**EXERCISE REQUIREMENTS**
Your copy of the listing should match it exactly, only without pictures.
[[ RECORD SET open ]]
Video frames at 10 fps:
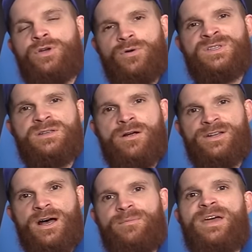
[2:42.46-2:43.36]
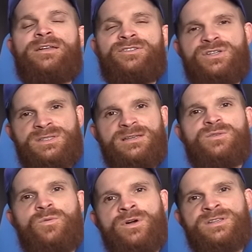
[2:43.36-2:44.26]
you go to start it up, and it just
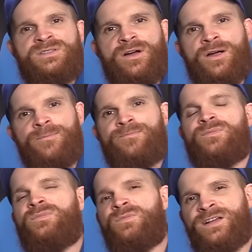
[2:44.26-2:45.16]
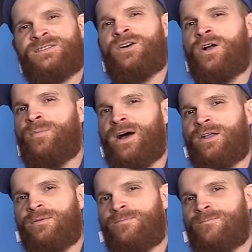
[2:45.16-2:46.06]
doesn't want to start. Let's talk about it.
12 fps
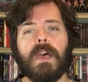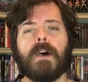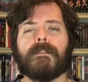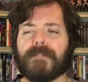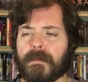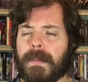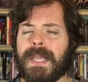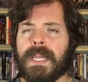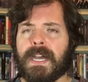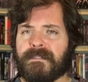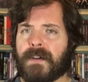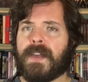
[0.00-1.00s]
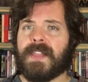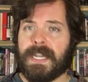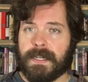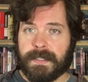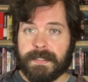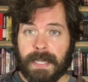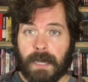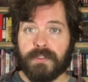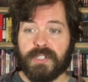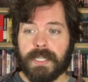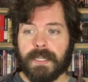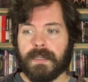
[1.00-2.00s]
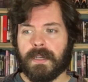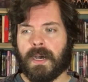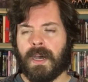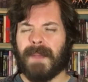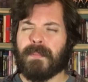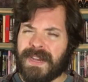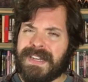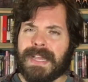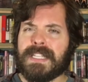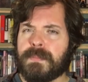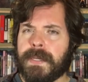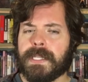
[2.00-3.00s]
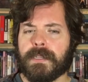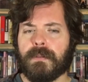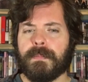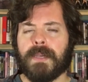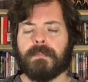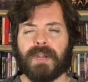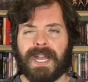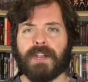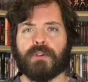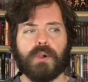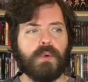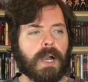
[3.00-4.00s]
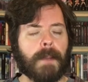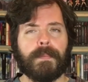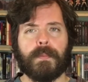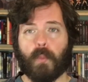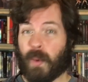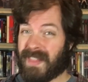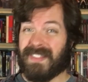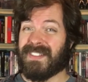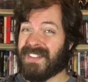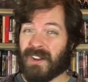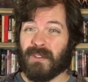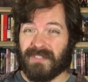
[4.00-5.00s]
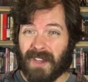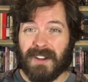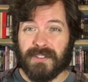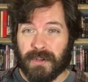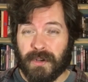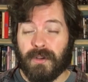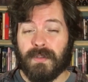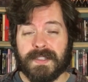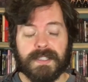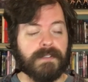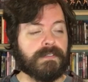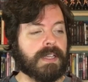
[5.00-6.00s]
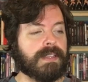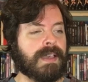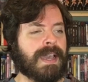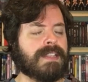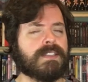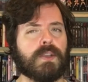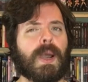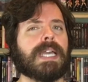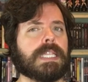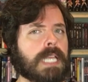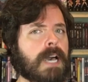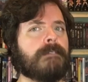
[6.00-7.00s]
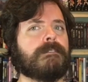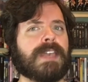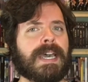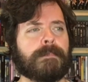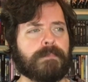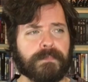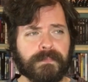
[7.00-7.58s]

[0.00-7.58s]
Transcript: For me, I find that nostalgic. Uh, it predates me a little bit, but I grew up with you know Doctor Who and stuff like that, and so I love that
[[ RECORD SET closed ]]
**RESULT OF THE TASK**
Video frames at 10 fps:
[2:42.46-2:43.36]
[2:43.36-2:44.26]
you go to start it up, and it just
[2:44.26-2:45.16]
[2:45.16-2:46.06]
doesn't want to start. Let's talk about it.
12 fps
[0.00-1.00s]
[1.00-2.00s]
[2.00-3.00s]
[3.00-4.00s]
[4.00-5.00s]
[5.00-6.00s]
[6.00-7.00s]
[7.00-7.58s]

[0.00-7.58s]
Transcript: For me, I find that nostalgic. Uh, it predates me a little bit, but I grew up with you know Doctor Who and stuff like that, and so I love that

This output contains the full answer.